■ **REQUIREMENT**
What you return should be the lines from the one with "Frames from a" through the one with "(15.88 s to 16.48 s)" in the data below, reproduced exactly with both ends, and no pictures at all.

■ **SOURCE RECORDS**

------------------------------------------------------------------------

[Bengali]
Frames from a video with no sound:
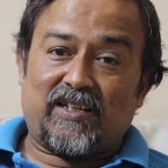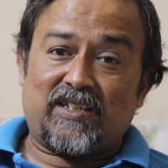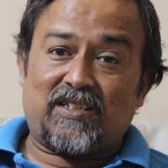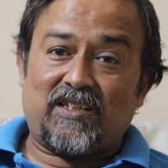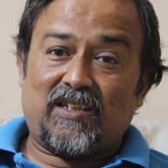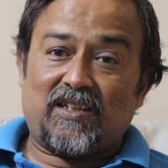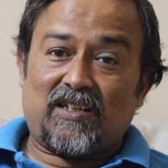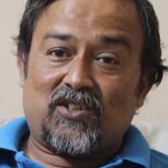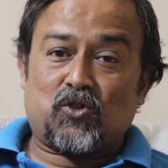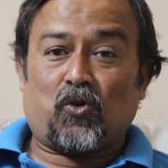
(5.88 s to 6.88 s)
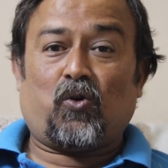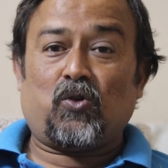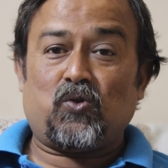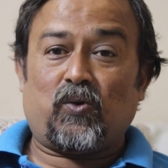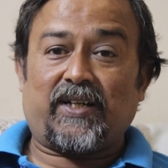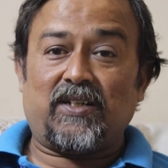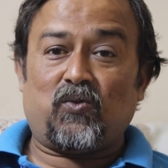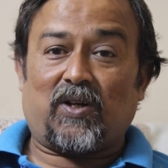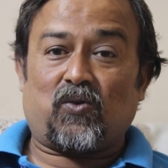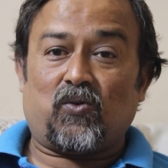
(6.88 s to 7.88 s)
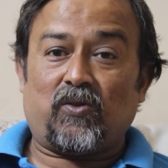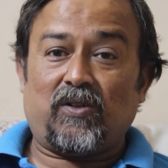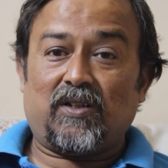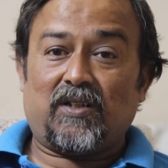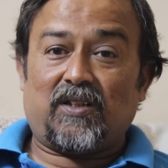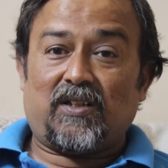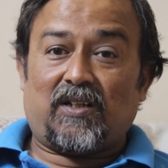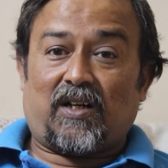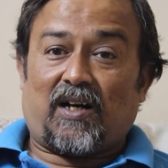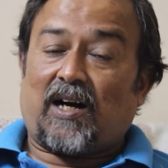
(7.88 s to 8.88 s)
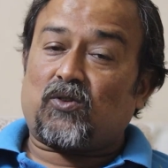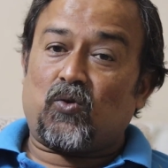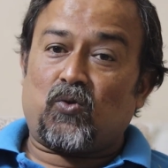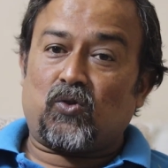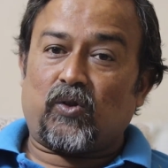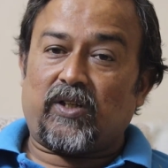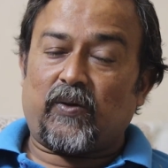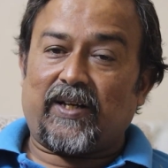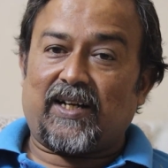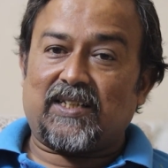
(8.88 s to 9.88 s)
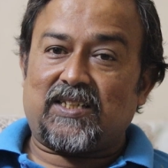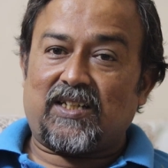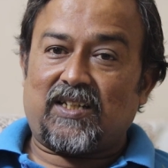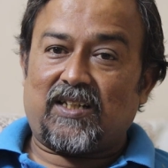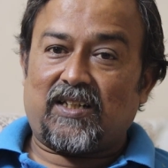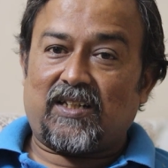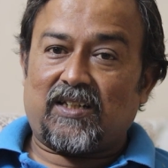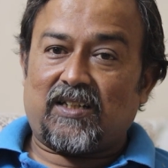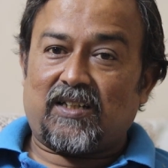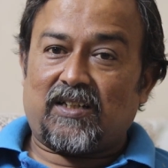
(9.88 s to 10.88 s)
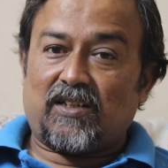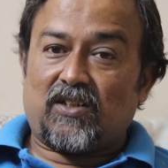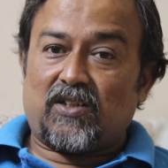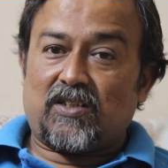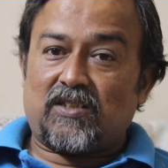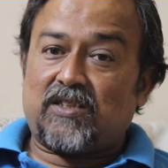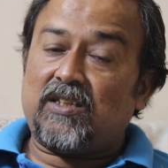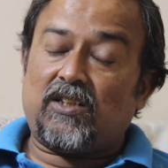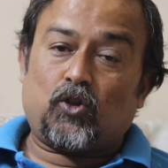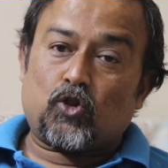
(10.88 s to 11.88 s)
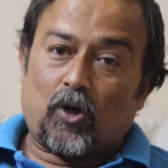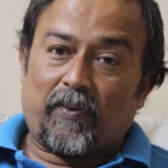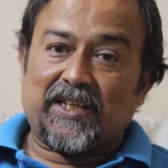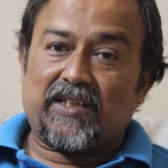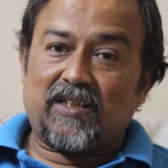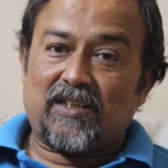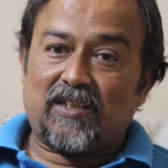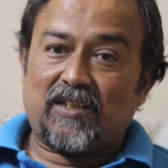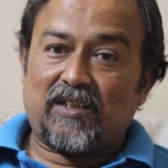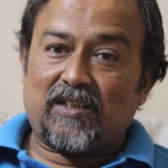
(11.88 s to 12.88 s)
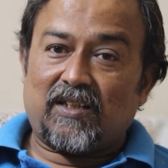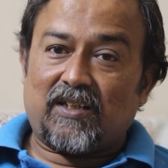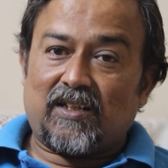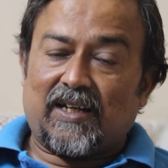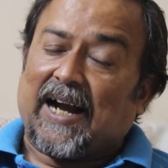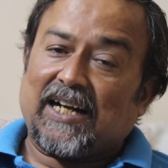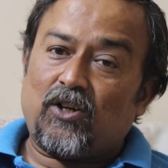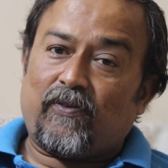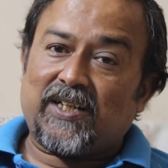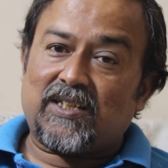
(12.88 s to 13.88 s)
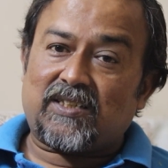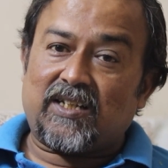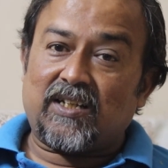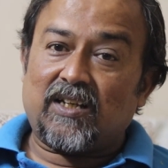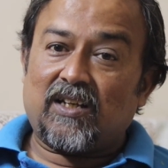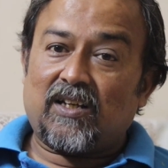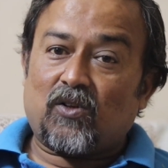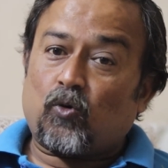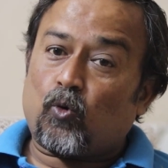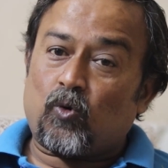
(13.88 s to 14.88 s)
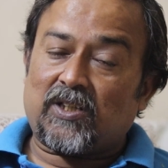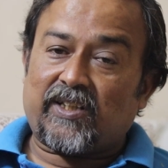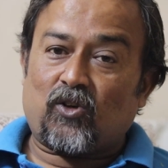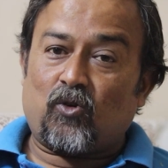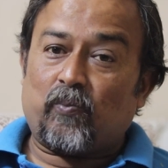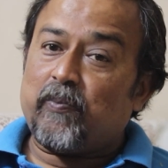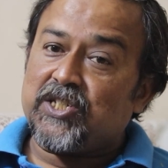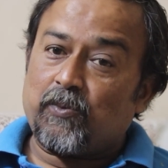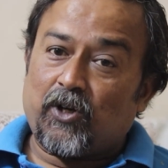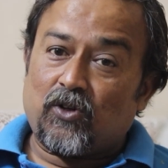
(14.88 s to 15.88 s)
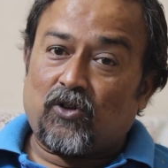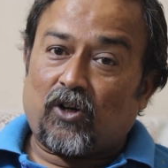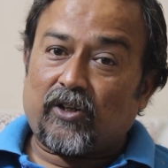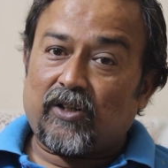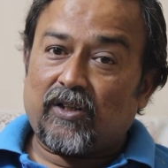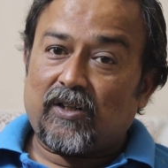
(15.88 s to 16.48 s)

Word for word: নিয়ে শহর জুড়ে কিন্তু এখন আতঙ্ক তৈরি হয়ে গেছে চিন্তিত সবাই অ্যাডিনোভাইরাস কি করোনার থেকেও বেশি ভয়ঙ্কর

------------------------------------------------------------------------

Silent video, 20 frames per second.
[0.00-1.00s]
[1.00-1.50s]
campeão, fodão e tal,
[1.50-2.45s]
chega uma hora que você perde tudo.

------------------------------------------------------------------------

■ **EXERCISE RESULT**
Frames from a video with no sound:
(5.88 s to 6.88 s)
(6.88 s to 7.88 s)
(7.88 s to 8.88 s)
(8.88 s to 9.88 s)
(9.88 s to 10.88 s)
(10.88 s to 11.88 s)
(11.88 s to 12.88 s)
(12.88 s to 13.88 s)
(13.88 s to 14.88 s)
(14.88 s to 15.88 s)
(15.88 s to 16.48 s)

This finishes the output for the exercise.